What Would Shaft Do?

Only a few days ago, I posted a new year’s resolution promising that if I was ever in a tight situation, I would ask myself “What would Shaft do?” We’re barely a week into the new year, and thanks to my being sacked, I already have to invoke the name of the black private dick that’s a sex machine to all the chicks. Solid.

In both the 1971 version starring Richard Roundtree as John Shaft and the 2000 version starring Samuel Jackson as the original Shaft’s beloved nephew with the same name, both got out from under “The Man” and went indie. Roundtree Shaft was self-employed as a private invesrtigator; Jackson Shaft was with the NYPD and leaves the force to carry out some bad-ass justice. Unlike me, neither were fired, and I merely handed in my passcard rather than do something explosively cool like Jackson Shaft hurling his police badge as if it were a shuriken (that’s a ninja throwing star) at the wall behind the judge. My point remains: both took the bad-ass indie route, stood up for what was right, and pimp-slapped a few jive turkeys (in the 1971 version) and wack-ass beeyatches (in the 2000 version) along the way. Word.

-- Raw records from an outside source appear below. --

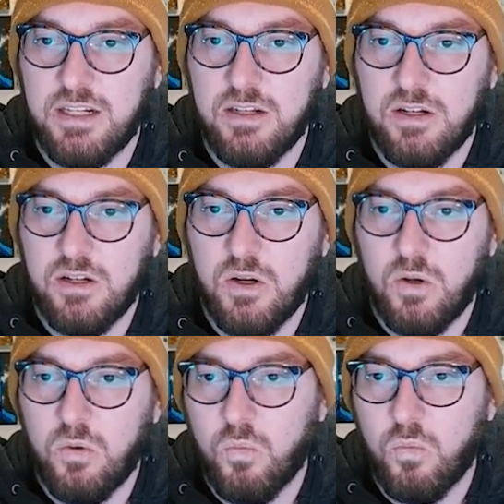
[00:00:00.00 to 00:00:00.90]
what
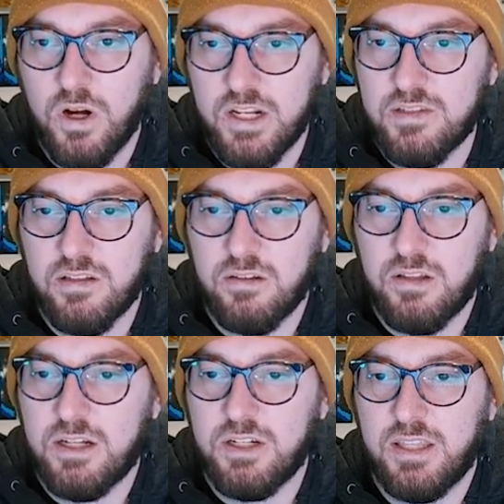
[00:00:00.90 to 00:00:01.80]
is the logic that
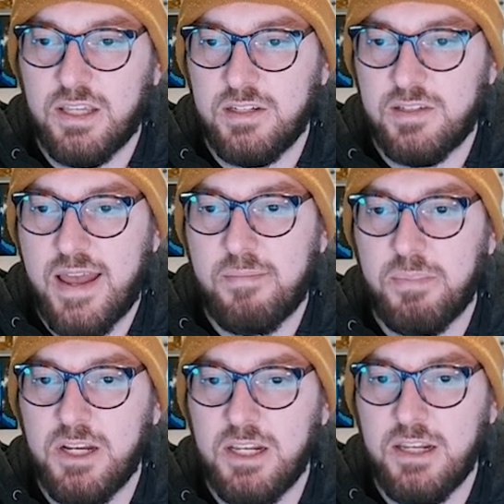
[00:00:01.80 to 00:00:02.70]
is happening here.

So, in the spirit of Shaft, I have decided to go indie for a while. Lots of people have started to pay back the lots of money they owe me, the severance pay I got was adequate, and I can live for a while without having to go to an office (especially one in a loathsome suburban hell). I’ve become the second programmer for Peekabooty, an ambitious and much-hyped (and nearly complete) application designed to help people see Web sites that they otherwise would be unable to access due to their country’s censorship of the Web. It does so (this is the really simplified version, mind you) by creating a peer-to-peer network of users that act as what we geeks like to call a distributed proxy server, a convoy of computers that pass web site information to each other, thereby bypassing ‘Net-censoring machines. It was one of the highlights of the last DefCon conference and due to its late delivery, made Wired’s top ten vaporware list for 2001. I will be assisting the lead programmber, Drunken Master, in getting Peekabooty in shape in time for CodeCon in February (and probably H2K2 in July), where we will present it to the hacker community and to the media. It will be an excellent opportunity to continue polishing my mad skillz and getting some street and hacker cred at the same time. I’ll also be dropping some phat beats on the squeezebox while I’m there. Damn right.

If living well is the best revenge, then going indie and working on Peekabooty, a high-profile freedom-of-speech tool for the ‘Net, is like giving my former employers a Shaft-style “up yours, baby!” And I can dig it.